Terra e água surgem, nesta obra, como elementos primordiais: o espaço por onde se caminhou, por onde se viajou, por onde o corpo tantas vezes se perdeu para que a força da alma se encontrasse.
Para os cães, figurações divinas desde os antigos egípcios, pintou a artista uma Árvore que podia ser da Vida. Introduziu, com intuição criadora, o elemento Ar no conjunto dos animais escolhidos. Espiritualizou a energia dos cães, nesse seu quadro, em que até algumas cabeças voam, como que desejando soltar-se da forte coluna que os prendia ao real quotidiano. Não pertencem a um qualquer Hades conhecido, são antes ideias-força (como gosta de dizer o filósofo José Gil) que num vôo onírico de facto se libertam.

De que modo pode um ilustrador abordar a obra que escolheu? Julgo que de todos os modos que o inspirem, à medida que vai lendo e meditando, que é como quem diz ouvindo, a voz que veio de um outro. E no caso de Herberto, a quem se aplicaria facilmente, com sua aprovação, o célebre Je est un autre, de Rimbaud, por maioria de razão.
Ilustra-se como alter-ego, como reinvenção da obra que é dada a conhecer.
Daí que o recurso a uma prática onírica, em Mariana Viana, complete de modo perfeito a figuração arquetípica, quase sempre, da narrativa que flui.
Herberto Helder, aqui, na prosa como em tantos poemas, afunda o pensamento e o seu dizer numa torrente de consciência avassaladora para quem lê, e mais ainda para quem deseja que se visualize a escrita e o escrito, numa ilustração adequada: que não limite, que redescubra a raiz primordial e a amplie, abrindo espaços e tempos no nosso imaginário.

Há nos quadros de Mariana Viana um supreendente Bestiário, quase ao modo das descrições medievais, mas na verdade resultante da muita cultura actual, surrealista e post-moderna da pintora, que não deixa de ser impressionante, e nos força por vezes a revisitar o texto.
Peixes que nos atordoam, soprados, voadores, aranhas que assustam, na representação tão evidente do feminino negado, e em todos as formas desenhadas uma espécie de fina alusão, uma  ironia feroz, contraditória porque quase transparente, que distancia quem olha, como no texto ( ao modo brechtiano) o dizer do narrador nos distancia dele mesmo e do mundo que narra.
Herberto Helder não escreve para que o sigamos, mas para que nos distanciemos.

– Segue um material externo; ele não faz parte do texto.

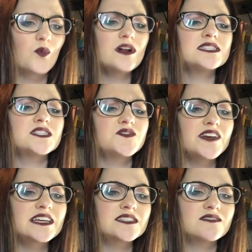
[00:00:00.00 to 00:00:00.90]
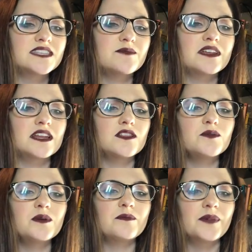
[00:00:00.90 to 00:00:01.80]
What sphinx of semen and
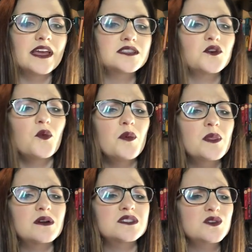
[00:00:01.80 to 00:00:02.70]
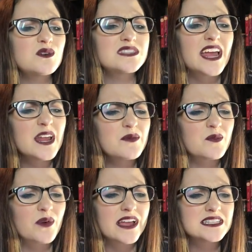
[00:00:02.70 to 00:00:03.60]
aluminum base opened their skulls and ate up their
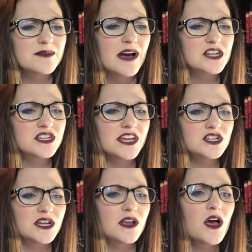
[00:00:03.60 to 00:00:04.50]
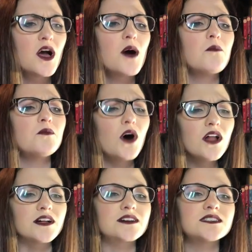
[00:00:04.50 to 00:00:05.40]
brains and imagination?
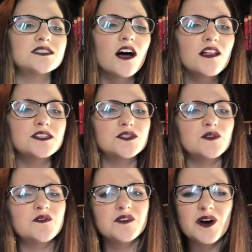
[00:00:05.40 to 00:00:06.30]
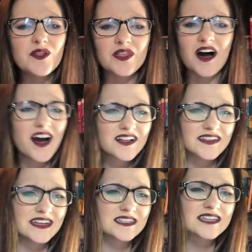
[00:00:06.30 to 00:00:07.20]
Moloch, solitude, filth,
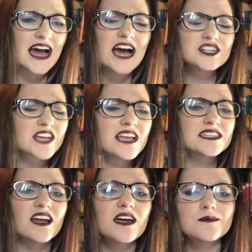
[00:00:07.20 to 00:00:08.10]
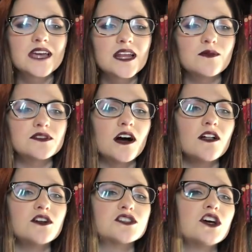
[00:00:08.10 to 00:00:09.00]
ugliness, ash cans and unobtainable
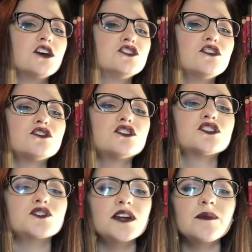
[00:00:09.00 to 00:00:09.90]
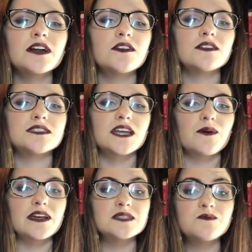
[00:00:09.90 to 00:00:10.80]
dollars, children screaming under the
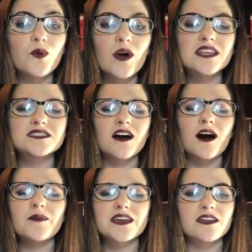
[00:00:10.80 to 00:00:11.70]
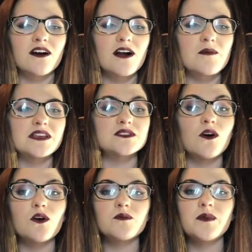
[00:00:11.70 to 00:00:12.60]
stairways, boys sobbing in armies,
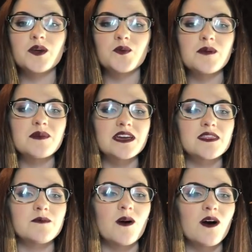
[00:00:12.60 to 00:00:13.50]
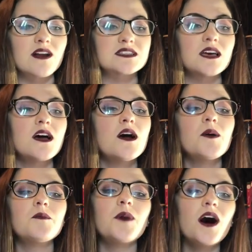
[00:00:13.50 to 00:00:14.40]
old men weeping in the parks.
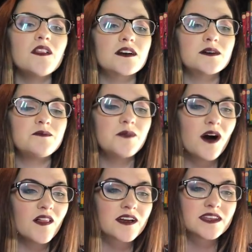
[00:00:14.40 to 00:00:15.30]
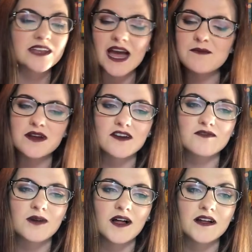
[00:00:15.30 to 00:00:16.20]
Moloch, Moloch, nightmare
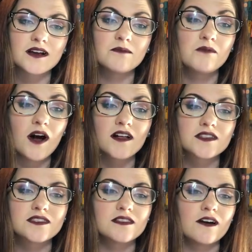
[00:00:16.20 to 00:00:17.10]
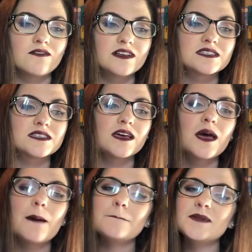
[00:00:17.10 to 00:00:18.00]
of Moloch, Moloch the loveless.
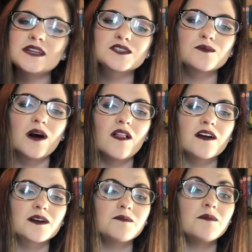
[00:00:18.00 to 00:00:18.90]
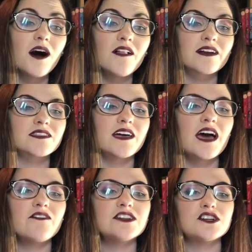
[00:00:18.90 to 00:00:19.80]
Mental Moloch, Moloch the
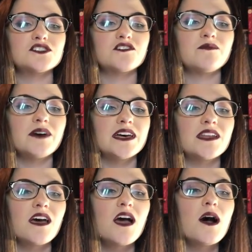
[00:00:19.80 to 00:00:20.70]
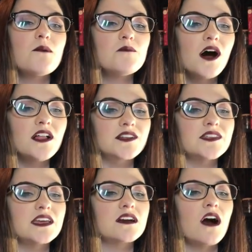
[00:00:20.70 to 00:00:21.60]
heavy judger of men. Moloch
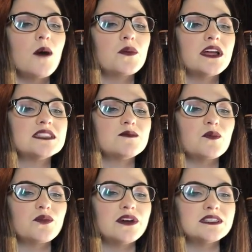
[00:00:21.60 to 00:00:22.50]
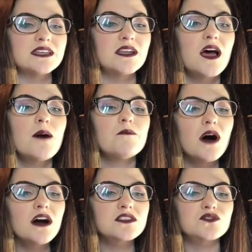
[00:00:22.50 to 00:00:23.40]
the incomprehensible prison.
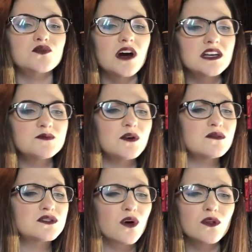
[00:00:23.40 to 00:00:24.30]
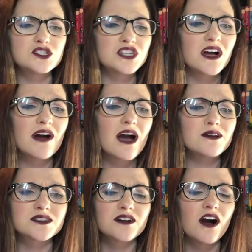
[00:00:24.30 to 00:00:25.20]
Moloch the cross-boned soulless
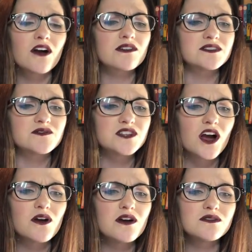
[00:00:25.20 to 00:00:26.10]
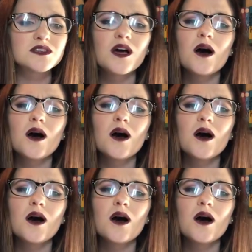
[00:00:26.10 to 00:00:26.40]
jailhouse and congress of sorrows.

E Mariana Viana, nas escolhas que fez não quis afirmações, não quis tranquilizar, mas deixar em aberto, sobre o branco desafiador da folha que teve em frente, um mundo imaginário, carregado de sentidos, portador dos elementos base dos textos que foi lendo.
Tomemos como exemplo a TEORIA DAS CORES:
Mariana reúne aqui, como numa súmula do dito, do visto e revisto, ao modo alquímico dos sábios mais antigos, o Sem-Fundo de que falavam Boehme, no século XVII e Paul Celan, no nosso tempo, o grande peixe abissal, do Antigo Testamento,
de boca gigantesca deixando ver as formas da criação futura, já presente, e no repuxo expelido da cabeça mais outro turbilhão, um cardume de peixes, a sublinhar deste modo que o elemento em que a obra mais se manifesta é o da Água primordial, onde tudo se forma e de onde toda a futura vida nasceu e nascerá.

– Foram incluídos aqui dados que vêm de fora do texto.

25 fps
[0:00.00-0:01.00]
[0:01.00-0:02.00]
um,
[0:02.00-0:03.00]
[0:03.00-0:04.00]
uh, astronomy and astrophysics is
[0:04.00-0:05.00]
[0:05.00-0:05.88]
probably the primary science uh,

Entre o poeta e a mão que o ilustrou: uma fusão de alquimista, ele que num pequeníssimo texto de 1978 ( O CORPO  O LUXO  A OBRA) alude no fim à Tábua de Esmeralda de Hermes Trismegisto, mostrando que sabe do que fala, quando escreve, tal como Mariana sabe do que encontra, quando ao pintar des-articula, desmonta e por fim nos revela nas imagens os mais ocultos segredos.